Es solamente teoría y supuestamente tienen poco qué ver, pero el binomio deportes -política es difícil de deshacer en un Estado que tiene entre sus funciones la promoción de la actividad física y en el cual las federaciones actúan como intermediarias entre dependencias y deportistas en distintos niveles.
El hecho es simple: los resultados deportivos en competencias internacionales son un indicador muy particular de qué tan bien ha trabajado un gobierno, aunque esto no borre las historias de carencias que deben vencer los atletas tanto para calificar como para llegar a sus pruebas regionales, nacionales o mundiales; ya no digamos unos juegos olímpicos.
En la historia del país, una de las más grandes críticas se las llevó el gobierno de Carlos Salinas de Gortari el cual, a pesar de vanagloriarse de un proceso modernizador del país y de haber colocado a México entre las principales economías mundiales, apenas obtuvo una medalla de plata en las olimpiadas de Barcelona (1992), con todo y tener al frente de la Comisión Nacional del Deporte (Conade) a Raúl González Rodríguez, medallista de oro en Los Ángeles 1984.
Había muchas diferencias entre un ciclo olímpico y otro. De inicio, México había pasado del lugar 17 en Los Ángeles al 50 en Barcelona, pero en 1984 hubo un boicot por parte del bloque de países socialistas que, al no participar, permitió la mejoría de marcas de otras naciones. En 1992, tras la caída del Muro de Berlín, el panorama político era otro, al igual que el nivel de competencia.

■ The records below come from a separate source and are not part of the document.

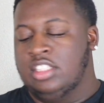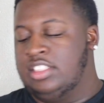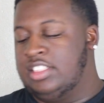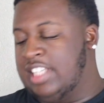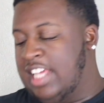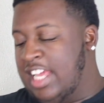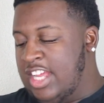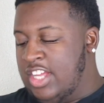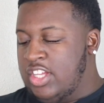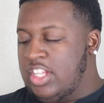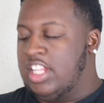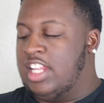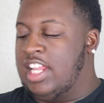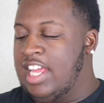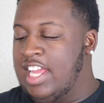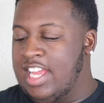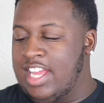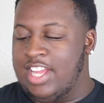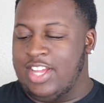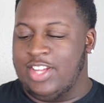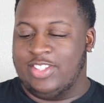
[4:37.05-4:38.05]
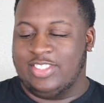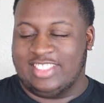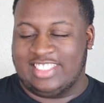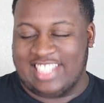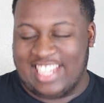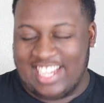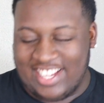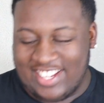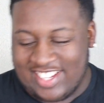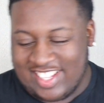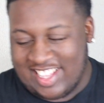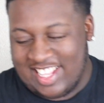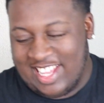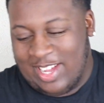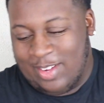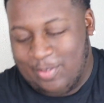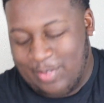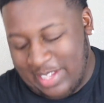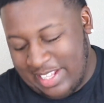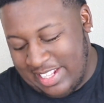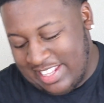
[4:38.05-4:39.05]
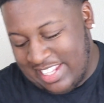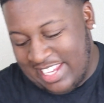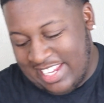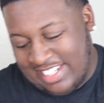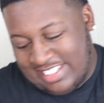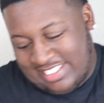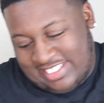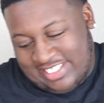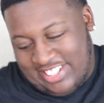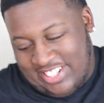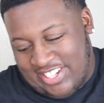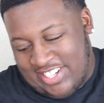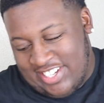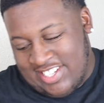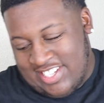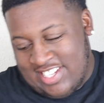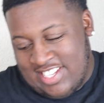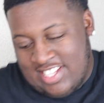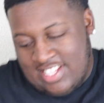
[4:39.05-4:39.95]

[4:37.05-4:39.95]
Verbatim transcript: SoundCloud, SoundCloud be lit, y'all.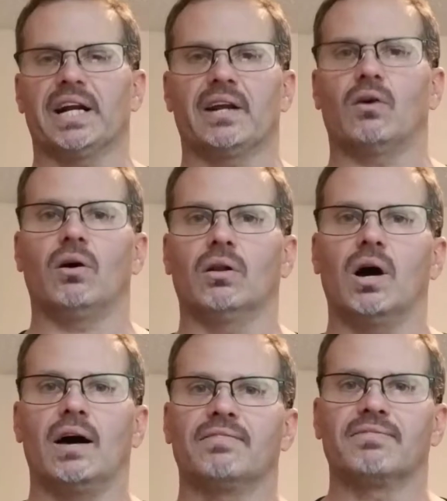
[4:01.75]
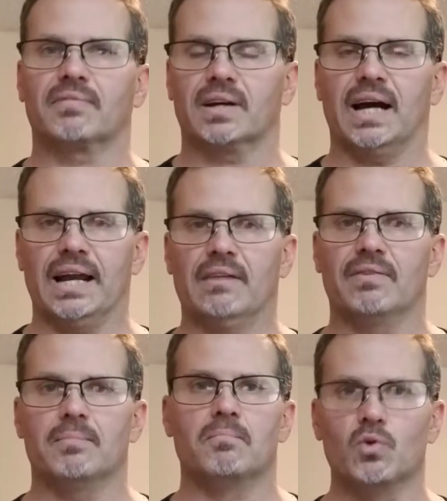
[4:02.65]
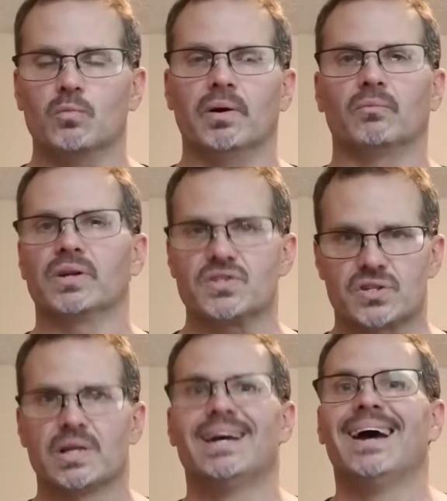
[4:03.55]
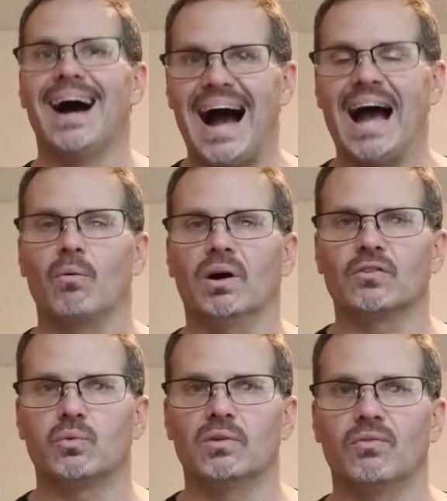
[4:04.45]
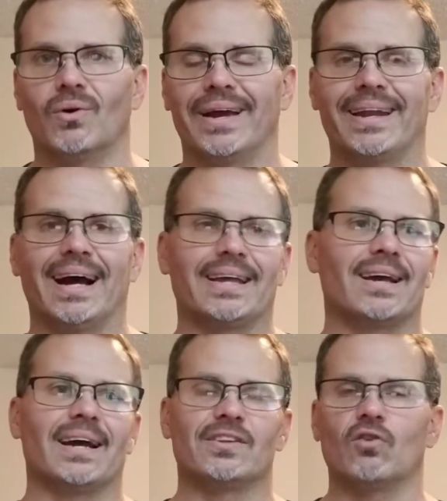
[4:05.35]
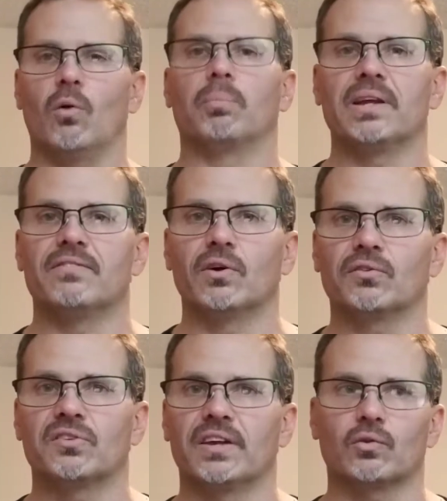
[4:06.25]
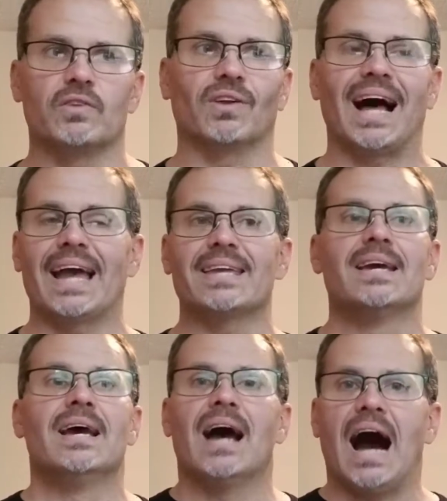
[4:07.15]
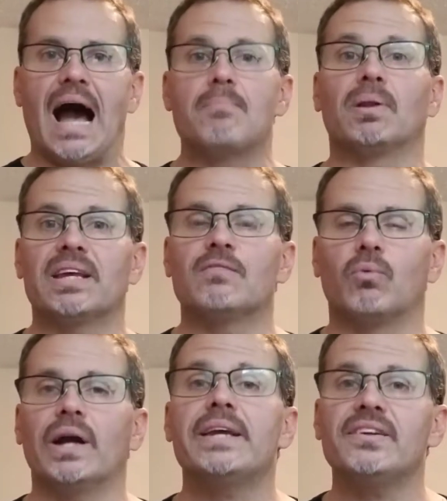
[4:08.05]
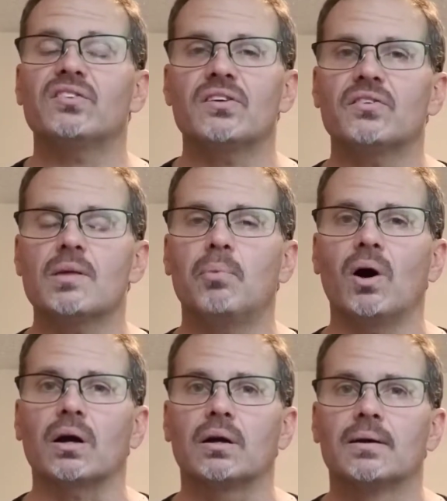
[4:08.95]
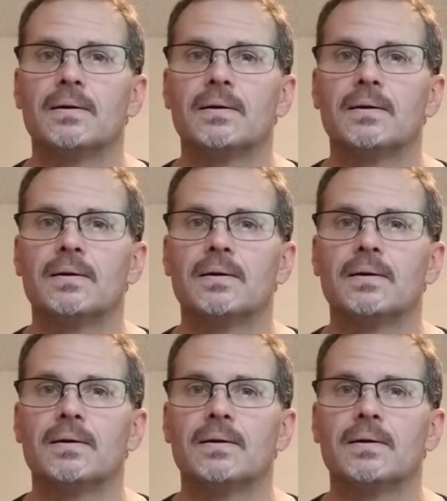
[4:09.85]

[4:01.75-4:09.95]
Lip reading: it all off kind of a movement, which I want to avoid. I don't believe those things are evil. I believe what he says in the book.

En los juegos panamericanos, la historia de México es también distinta. Es difícil que el país quede fuera de las 10 primeras posiciones en el medallero, y en ciertas disciplinas se le ve como potencia. Esta vez, en Santiago de Chile, la delegación mexicana ha conseguido su mejor actuación en la historia, sumando 142 medallas, 56 de ellas áureas, que al cierre de esta edición la colocaban en el tercer lugar general, detrás de Estados Unidos y Brasil.
La tentación de ligar el éxito de los deportistas con el desempeño de la actual administración federal está ahí, pero las historias de cada uno deben bastar para desvanecerla. La apuesta original de las autoridades fue de 33 medallas de oro, meta que fue superada con creces, lo que indica dos cosas; por un lado, que las mismas autoridades desconfiaron de sus representados y por otro que a pesar de las adversidades, la preparación de los mexicanos ha avanzado.
Los resultados en Santiago de Chile obedecen, por principio, a que cada deportista mexicano salió a entregar todo en busca de un boleto a los Juegos Olímpicos París 2024, en general desafiando serios inconvenientes para cumplir con su preparación. Ejemplo de esto son los equipos de gimnasia rítmica, a cuyas integrantes sorprendió el inicio de la guerra entre Israel y Hamas, y el de natación artística, cuya relación con Ana Gabriela Guevara, actual titular de la Conade, es poco menos que tensa. El equipo de clavados es otro que llama la atención, dado que en éste operó un relevo generacional. En fin, ya sea en disciplinas colectivas o individuales, el aplauso es para atletas y entrenadores, quienes son los principales responsables de la proeza conseguida.
Vale la pena destacar la posición de Marijose Alcalá, presidente del Comité Olímpico Mexicano, quien sobre la actuación mexicana en Santiago resaltó: “Estamos muy orgullosos de los atletas y de sus familias, porque a pesar de las circunstancias, de las condiciones que se pudieron dar, nunca los observé con la moral baja. Nosotros como dirigentes tenemos que estar a su altura.
“Lo que sigue es buscar que no les falte el apoyo, los sueldos de los entrenadores y las becas para que tengan todo lo necesario rumbo a París. Tenemos que quitarnos los egos y estar para apoyar”, agregó la ex clavadista, en lo que resulta un exhorto a las distintas federaciones para que recuperen su vocación como organismos formadores, detectores de talentos y canalizadores de los apoyos para quienes tengan el potencial de desempeñarse en el nivel de alto rendimiento.
En tanto se tiene una infraestructura deportiva suficiente como para que los deportistas olímpicos mexicanos realmente se dediquen a prepararse para las distintas competencias, sin distractores de orden político y administrativo, difícilmente se establecerá una correlación positiva entre su desempeño y el de las autoridades. Por el contrario, los resultados en una olimpiada no van a las urnas, pero las historias de obstáculos que “los de pantalón largo” ponen a los atletas sí llegan a las familias de los atletas. Cumplir con la promesa de entregarles estímulos económicos por la obtención de medallas, también.